Sucede que nosotros, olvidando que somos esa porción de la Tierra misma, comenzamos a saquear sus riquezas en el suelo, en el subsuelo, en el aire, en el mar, y en todos los niveles. Buscábamos realizar un arriesgado proyecto de acumular lo más posible bienes materiales para el disfrute humano –en realidad para el de un pequeño sector poderoso y ya rico de la humanidad–. El desarrollo de la ciencia y de la técnica de hecho se ha orientado de cara a ese propósito. Pero, atacando a la Tierra, nos atacamos a nosotros mismos, que somos Tierra pensante. Y tan lejos ha llegado la codicia de este pequeño grupo voraz, que, actualmente, la Tierra se siente agotada, hasta el punto de haber sido afectados sus límites infranqueables. Es lo que técnicamente llamamos la Sobrecarga de la Tierra (the Earth overshoot): sacamos de ella más de lo que puede dar. Actualmente ya no consigue reponer lo que le quitamos. Entonces, da señales de que está enferma, de que ha perdido su equilibrio dinámico, recalentándose, formando huracanes y terremotos, nevadas antes nunca vistas, sequías prolongadas e inundaciones devastadoras. Y más aún: ha liberado microorganismos como el sars, el ébola, el dengue, la chikungunya y ahora el coronavirus. Son formas de vida de las más primitivas, casi al nivel de nanopartículas, sólo detectables bajo potentes microscopios electrónicos. Y pueden diezmar al ser más complejo que la Tierra ha producido y que es parte de ella misma, el ser humano, hombre y mujer, poco importa su nivel social.

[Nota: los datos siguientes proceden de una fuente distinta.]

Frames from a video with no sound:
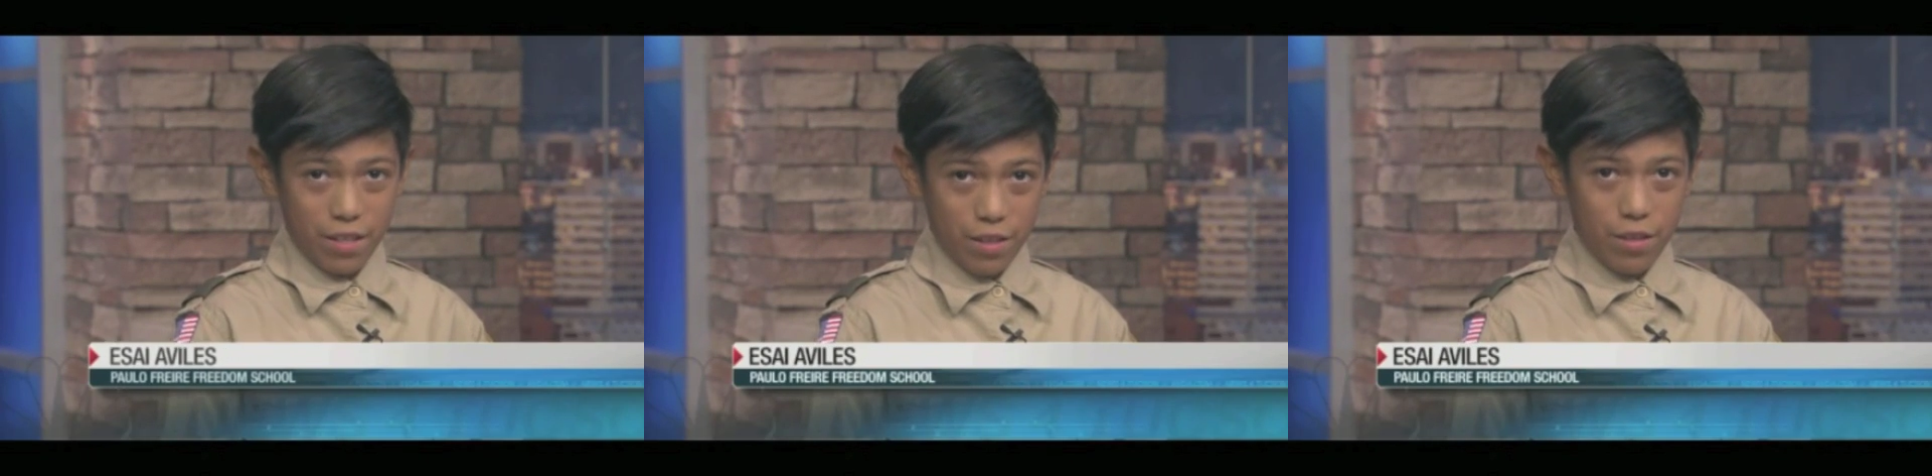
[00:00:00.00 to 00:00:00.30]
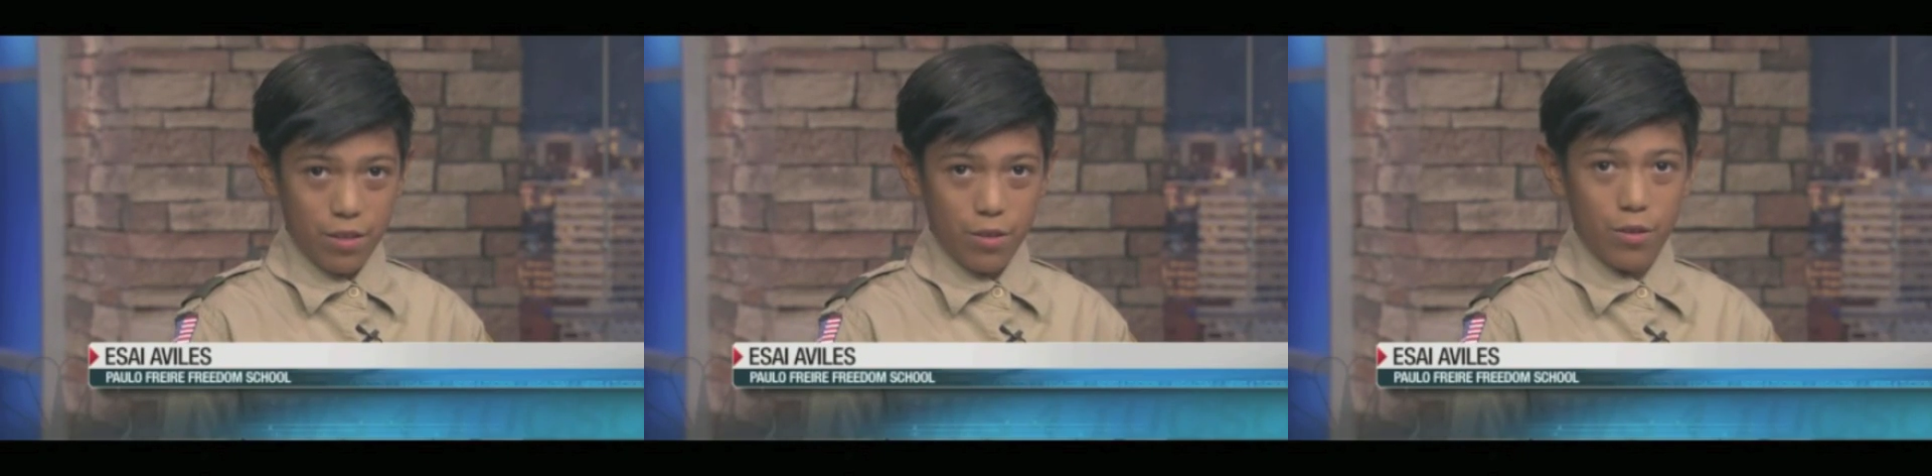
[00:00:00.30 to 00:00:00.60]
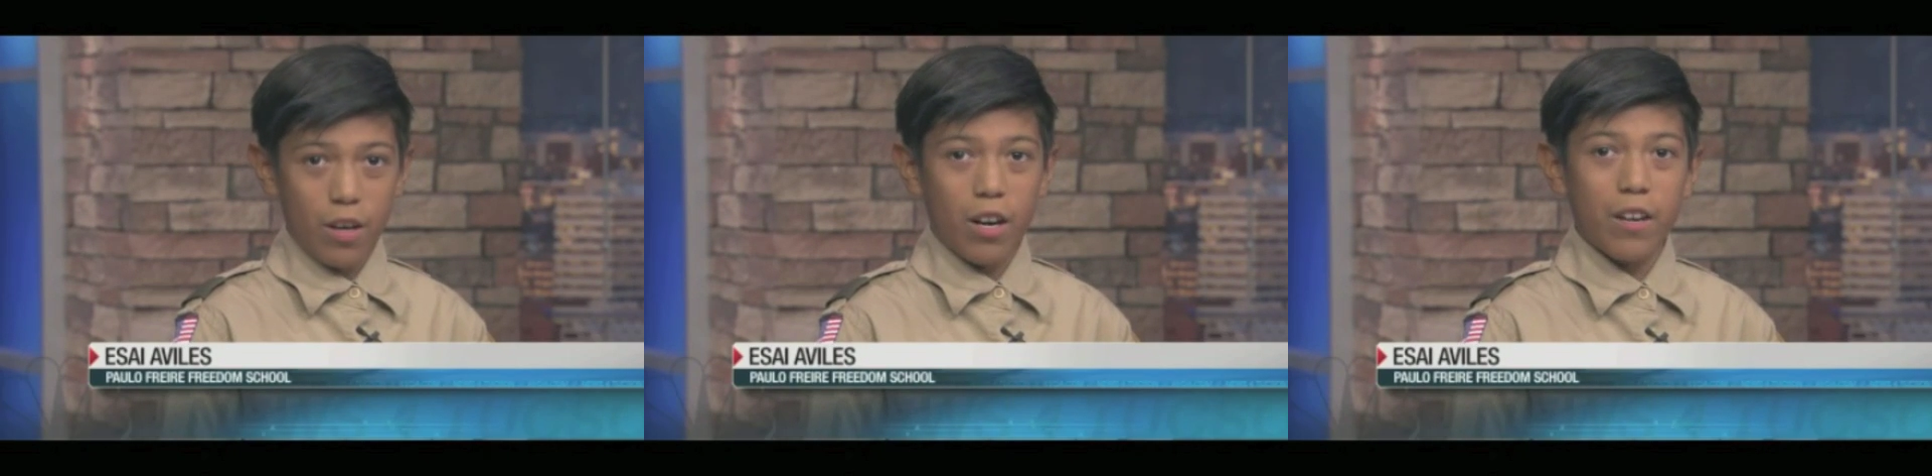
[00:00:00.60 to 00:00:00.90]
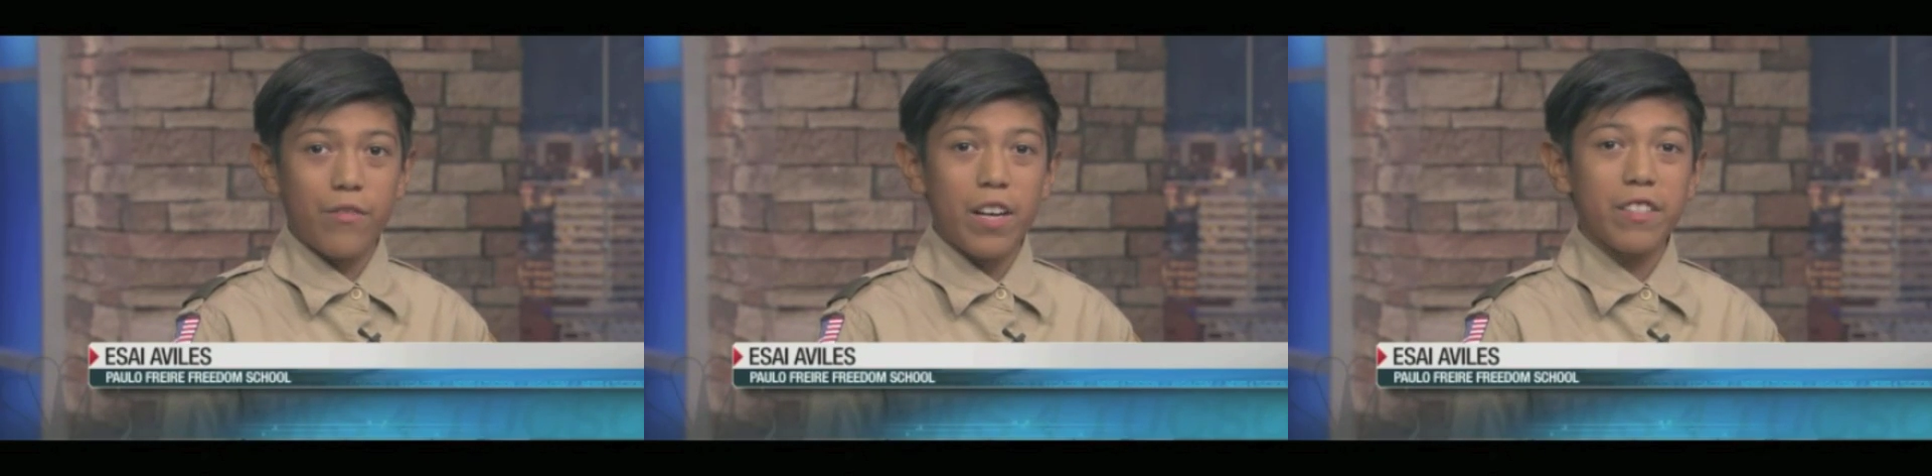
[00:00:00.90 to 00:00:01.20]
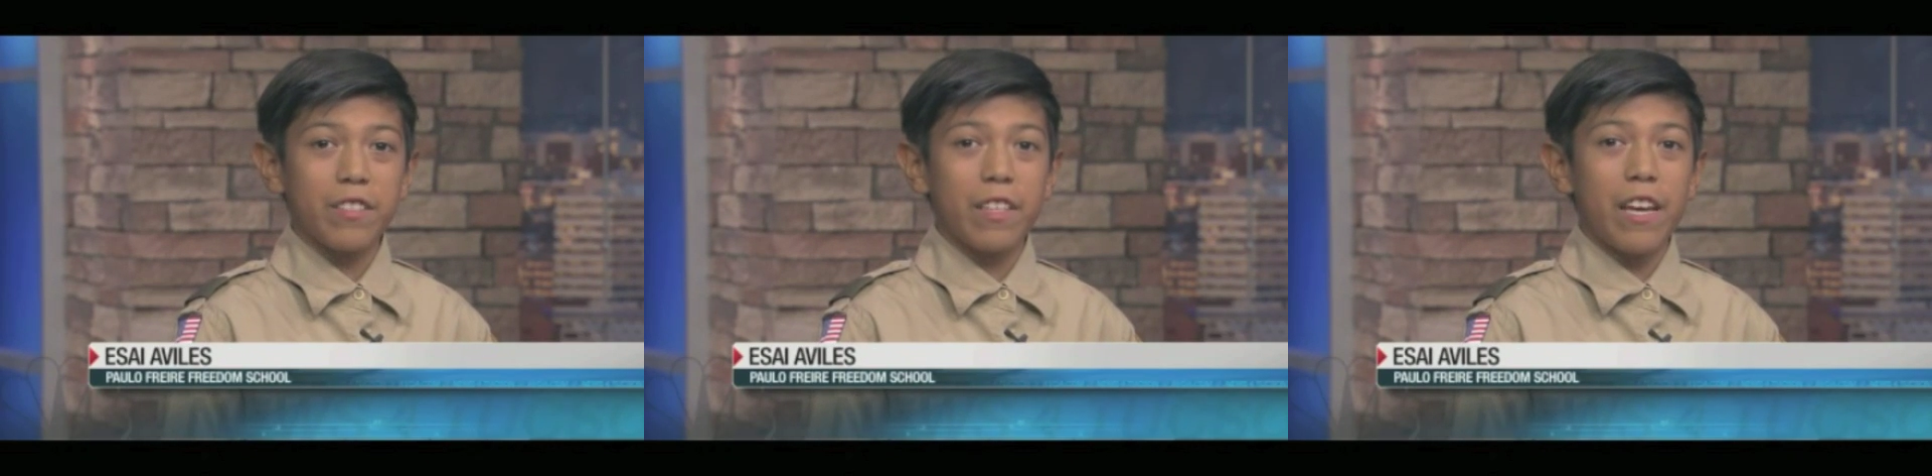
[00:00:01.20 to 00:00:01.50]
you are
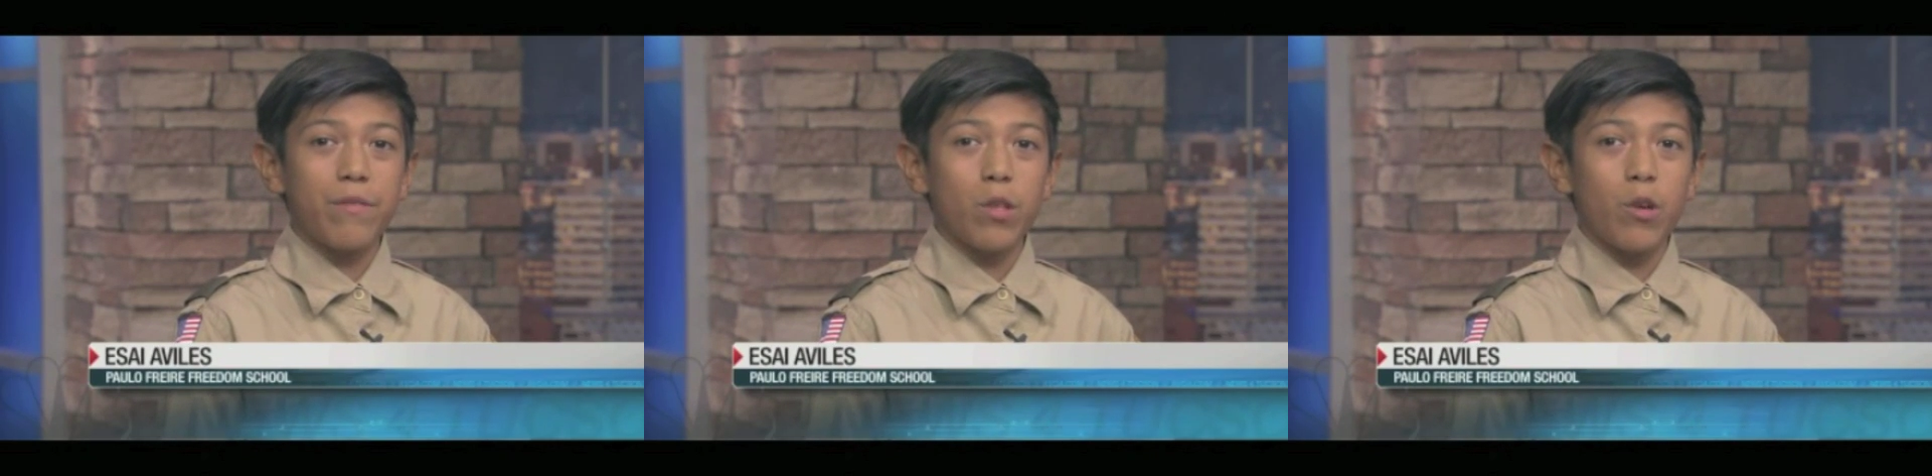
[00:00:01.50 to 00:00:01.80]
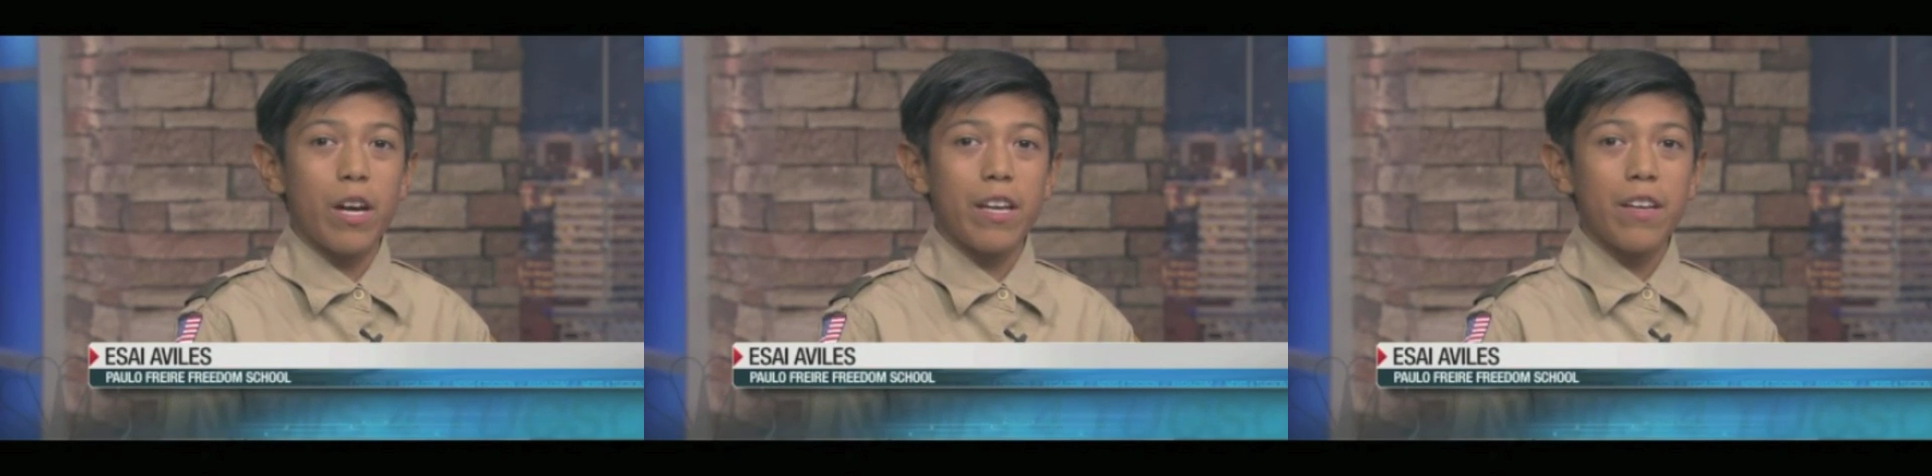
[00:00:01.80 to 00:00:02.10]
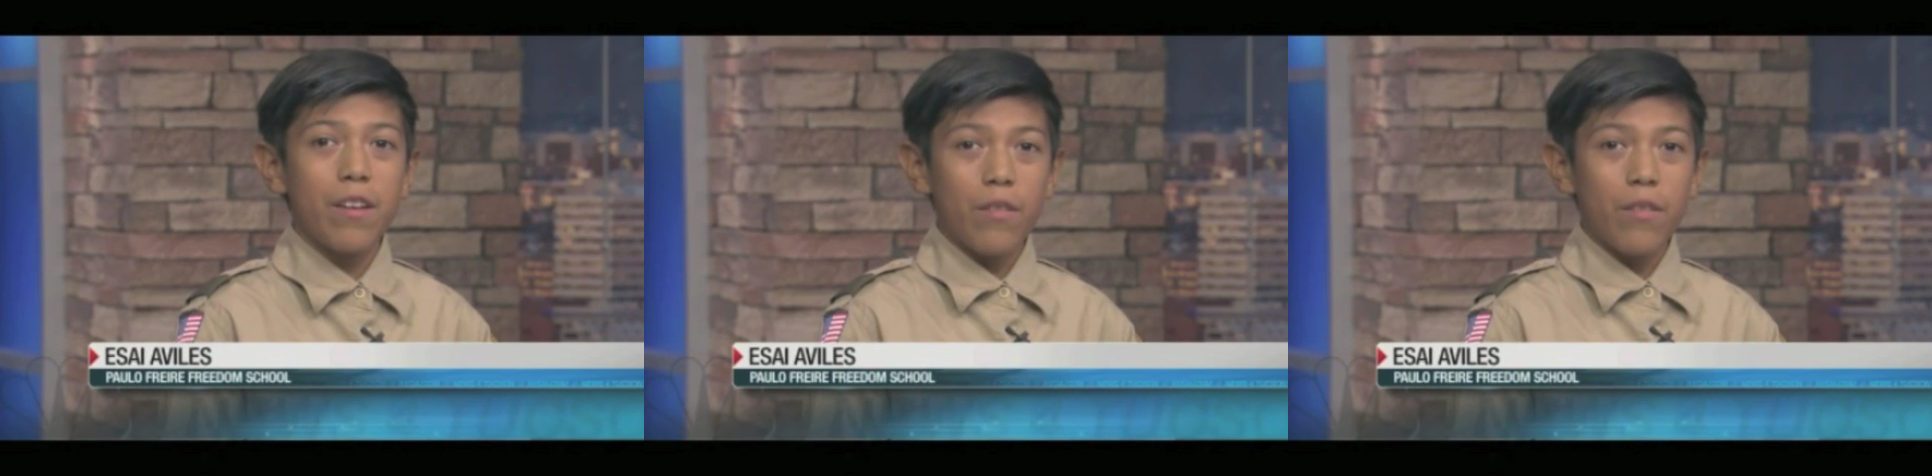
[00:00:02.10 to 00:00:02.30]
invited to KVOA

Hasta ahora el coronavirus no puede ser destruido, sólo podemos impedirle propagarse. Pero ahí está, produciendo una desestabilización general en la sociedad, en la economía, en la política, en la salud, en las costumbres, en la escala de valores establecidos...
De repente hemos despertado asustados y perplejos: esta porción de la Tierra que somos nosotros, puede desaparecer. En otras palabras, la Tierra misma se defiende contra su propia parte rebelada y enferma. Puede sentirse obligada la Tierra a hacer una amputación, como hacemos con una pierna necrosada... Sólo que, esta vez, es toda esa porción tenida por inteligente y amante, que la Tierra no puede ya aguantar y va a tener que acabar eliminándola.
Y así será el fin de esta especie de vida que, con su singularidad de autoconciencia, es una entre millones de otras existentes, también partes de la Tierra. Ésta, continuará girando alrededor del sol, empobrecida, hasta que haga surgir otro ser que sea también expresión de ella, capaz de sensibilidad, de inteligencia y de amor. De nuevo recorrerá un largo camino para modelar la Casa Común, con otras formas de convivencia –esperamos– mejores que la que nosotros hemos modelado.
¿Seremos capaces de captar la señal que el coronavirus nos está enviando, o seguiremos haciendo más de lo mismo, hiriendo a la Tierra autohiriéndonos en el afán de enriquecerse de unos pocos cueste lo que cueste?